§ PROBLEM REQUIREMENTS
Reproduce, exactly and in full, the lines from the one with "[0:00.00-0:01.09]" through the one with "Word for word: both" in the data below; drop pictures.

§ DATA TO USE

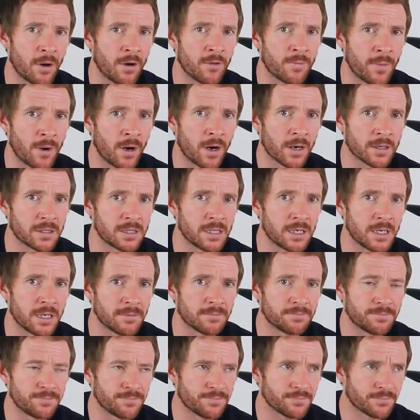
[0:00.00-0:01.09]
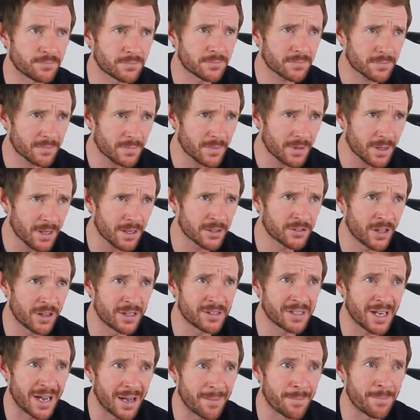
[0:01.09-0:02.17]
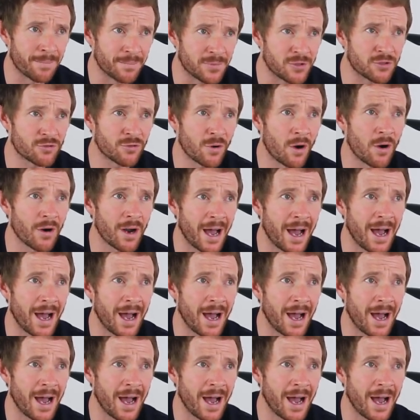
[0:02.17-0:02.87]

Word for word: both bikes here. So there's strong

...

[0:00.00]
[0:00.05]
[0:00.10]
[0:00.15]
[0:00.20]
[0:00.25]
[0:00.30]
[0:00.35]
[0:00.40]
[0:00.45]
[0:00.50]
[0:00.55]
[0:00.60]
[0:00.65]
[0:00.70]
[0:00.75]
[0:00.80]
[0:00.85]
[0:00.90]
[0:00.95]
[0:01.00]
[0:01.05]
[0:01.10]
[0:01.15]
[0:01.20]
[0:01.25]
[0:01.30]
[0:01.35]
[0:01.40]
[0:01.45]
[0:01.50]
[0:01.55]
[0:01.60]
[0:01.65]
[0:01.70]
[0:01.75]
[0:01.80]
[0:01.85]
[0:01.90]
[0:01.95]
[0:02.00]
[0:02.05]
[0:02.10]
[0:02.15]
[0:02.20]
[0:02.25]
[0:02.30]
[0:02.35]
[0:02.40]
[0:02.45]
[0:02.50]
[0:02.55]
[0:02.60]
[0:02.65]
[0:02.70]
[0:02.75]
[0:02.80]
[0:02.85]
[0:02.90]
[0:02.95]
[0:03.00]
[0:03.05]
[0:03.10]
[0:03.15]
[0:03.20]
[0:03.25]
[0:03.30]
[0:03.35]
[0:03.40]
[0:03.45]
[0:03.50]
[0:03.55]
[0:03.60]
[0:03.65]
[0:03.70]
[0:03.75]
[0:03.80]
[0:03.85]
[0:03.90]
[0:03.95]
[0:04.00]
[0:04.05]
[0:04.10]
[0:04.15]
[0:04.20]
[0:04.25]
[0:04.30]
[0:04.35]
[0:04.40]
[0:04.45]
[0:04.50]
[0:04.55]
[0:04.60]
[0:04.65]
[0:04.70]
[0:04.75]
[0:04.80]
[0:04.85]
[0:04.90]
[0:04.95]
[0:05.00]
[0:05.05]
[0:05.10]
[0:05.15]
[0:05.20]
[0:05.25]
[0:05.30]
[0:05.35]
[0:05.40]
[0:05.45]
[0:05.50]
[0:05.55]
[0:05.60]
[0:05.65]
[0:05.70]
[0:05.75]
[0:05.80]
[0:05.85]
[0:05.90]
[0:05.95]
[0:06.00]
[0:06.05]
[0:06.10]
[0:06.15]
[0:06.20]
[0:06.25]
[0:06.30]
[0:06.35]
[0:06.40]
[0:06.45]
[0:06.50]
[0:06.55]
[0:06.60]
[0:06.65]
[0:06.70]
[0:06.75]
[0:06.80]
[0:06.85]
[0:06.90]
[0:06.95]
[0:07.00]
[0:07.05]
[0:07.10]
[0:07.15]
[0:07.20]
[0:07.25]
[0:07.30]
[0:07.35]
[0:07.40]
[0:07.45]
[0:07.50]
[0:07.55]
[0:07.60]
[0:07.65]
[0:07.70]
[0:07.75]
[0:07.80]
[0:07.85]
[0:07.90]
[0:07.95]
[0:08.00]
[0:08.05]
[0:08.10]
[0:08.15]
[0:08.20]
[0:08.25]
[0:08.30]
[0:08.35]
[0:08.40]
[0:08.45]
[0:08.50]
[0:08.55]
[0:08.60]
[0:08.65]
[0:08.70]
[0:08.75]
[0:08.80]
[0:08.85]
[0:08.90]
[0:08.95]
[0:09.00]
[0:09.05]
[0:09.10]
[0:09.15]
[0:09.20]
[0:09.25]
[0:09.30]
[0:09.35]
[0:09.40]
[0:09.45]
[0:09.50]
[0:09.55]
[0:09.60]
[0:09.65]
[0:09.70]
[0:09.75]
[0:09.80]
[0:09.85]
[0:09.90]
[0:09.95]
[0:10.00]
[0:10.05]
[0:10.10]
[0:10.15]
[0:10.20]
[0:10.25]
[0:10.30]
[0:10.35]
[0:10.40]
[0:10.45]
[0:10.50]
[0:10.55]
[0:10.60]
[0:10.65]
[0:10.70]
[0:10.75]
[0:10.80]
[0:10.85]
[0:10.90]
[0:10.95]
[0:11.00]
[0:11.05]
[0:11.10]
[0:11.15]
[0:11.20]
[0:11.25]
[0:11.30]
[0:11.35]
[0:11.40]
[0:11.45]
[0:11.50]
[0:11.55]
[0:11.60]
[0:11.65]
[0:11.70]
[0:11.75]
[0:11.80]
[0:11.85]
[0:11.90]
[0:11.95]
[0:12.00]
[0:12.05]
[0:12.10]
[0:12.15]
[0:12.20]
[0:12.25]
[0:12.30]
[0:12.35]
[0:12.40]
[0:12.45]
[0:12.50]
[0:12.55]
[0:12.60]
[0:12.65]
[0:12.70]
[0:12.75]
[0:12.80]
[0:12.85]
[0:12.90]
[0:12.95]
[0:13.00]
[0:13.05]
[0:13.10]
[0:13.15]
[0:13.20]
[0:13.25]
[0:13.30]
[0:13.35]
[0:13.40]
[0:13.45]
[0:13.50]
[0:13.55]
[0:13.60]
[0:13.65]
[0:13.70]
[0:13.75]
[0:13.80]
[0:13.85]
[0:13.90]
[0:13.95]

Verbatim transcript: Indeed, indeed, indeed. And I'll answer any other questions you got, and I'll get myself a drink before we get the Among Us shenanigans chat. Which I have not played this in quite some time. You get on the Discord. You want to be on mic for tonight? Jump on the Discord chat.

==

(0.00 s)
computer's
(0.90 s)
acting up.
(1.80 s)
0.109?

§ RESULT OF THIS EXERCISE
[0:00.00-0:01.09]
[0:01.09-0:02.17]
[0:02.17-0:02.87]

Word for word: both bikes here. So there's strong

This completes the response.